Underperforming LabVIEW compiler when it comes to buffer allocations

AnthonV · ‎06-21-2007

Have you ever noticed that even though the LabVIEW dataflow paradigm enforces code to be executed in a specific order, you are able to get huge (depending on you cluster or array sizes) improvement in processing speed if you enforce order by using a sequence diagram. In many cases you can elliminate the buffer allocations that are (unneccesarily) made by the compiler if you don't rely on dataflow and rather use sequence diagrams.

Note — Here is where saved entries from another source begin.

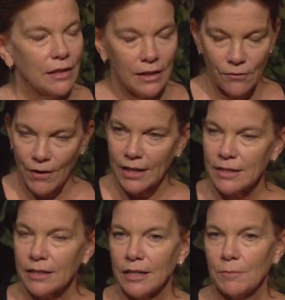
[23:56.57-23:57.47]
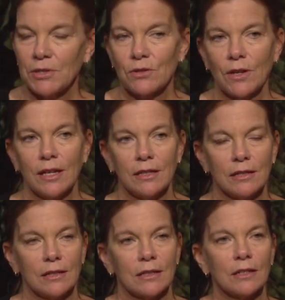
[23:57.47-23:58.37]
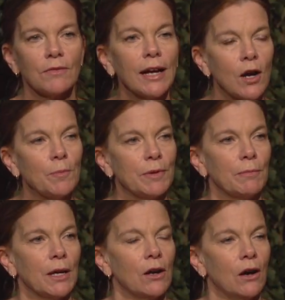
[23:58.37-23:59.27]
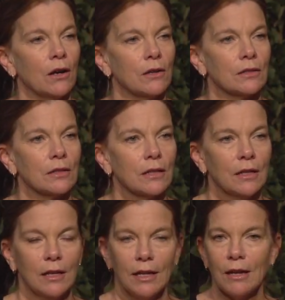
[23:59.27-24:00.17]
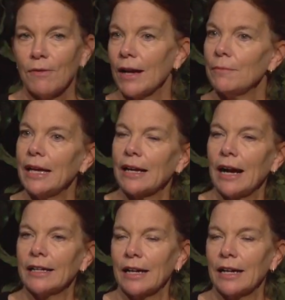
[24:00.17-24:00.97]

If I sit up straight, if I open my heart, if I make eye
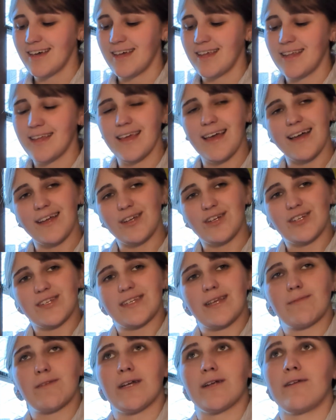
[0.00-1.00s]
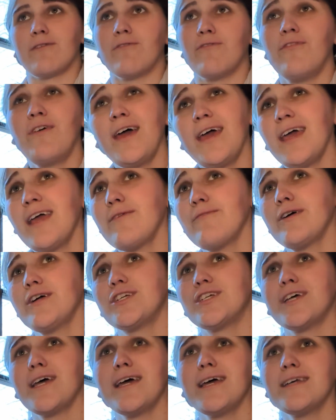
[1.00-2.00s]
And yeah, you just step down. In vain we
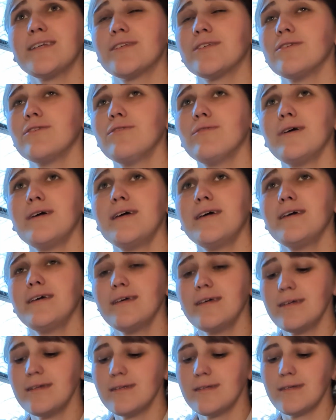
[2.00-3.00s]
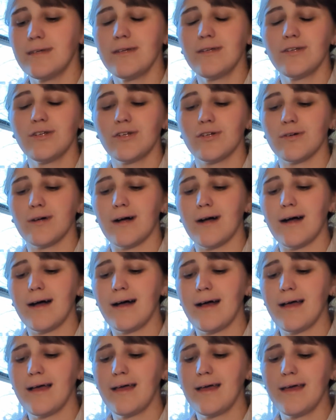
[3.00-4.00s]
chase the wind and
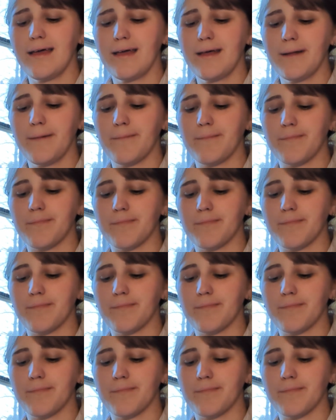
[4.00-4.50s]
try.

See that attached images. 'Without.png' shows the code as one would normally wire it - notice the buffer allocation indicated by the red circle. This cluster of mine is very big with large arrays in it so this allocation is very costly. 'With.png' is exactly the same code just with order enforced using a sequence. Notice there is no buffer allocation made by the compiler here. My cycle time on this diagram reduced from 53ms to 5ms (!), just by adding the sequence.

I was hoping that 8.2.1 would be better at this than 7.1 but it doesn't seem so.

Any ideas or am I missing something?

altenbach · ‎06-21-2007

Why don't you attach your VI and let us play with it? 🙂

LabVIEW Champion.

altenbach · ‎06-21-2007

btw: what's happening in the other case of the case structure?

LabVIEW buffer allocations usually tend to err on the safe side.

Still, I think you have way too much code. If I understand you right, all you really need is to loop over the "controls" array with a small loop. (You might even autoindex and blindly set all to FALSE). Everything else belongs outside the loop, with a single "bundle by name" at the end to feed the controls array back into the cluster.

LabVIEW Champion.

AnthonV · ‎06-21-2007

There is obviously some other code that isn't shown here that is executed when the flag is set so what you suggest won't work for me unfortunately. I'm selecting specific elements of the array and checking the flag, if it is set I reset it and perform some operation on the rest of the element, place it back into the array and then bundle it back.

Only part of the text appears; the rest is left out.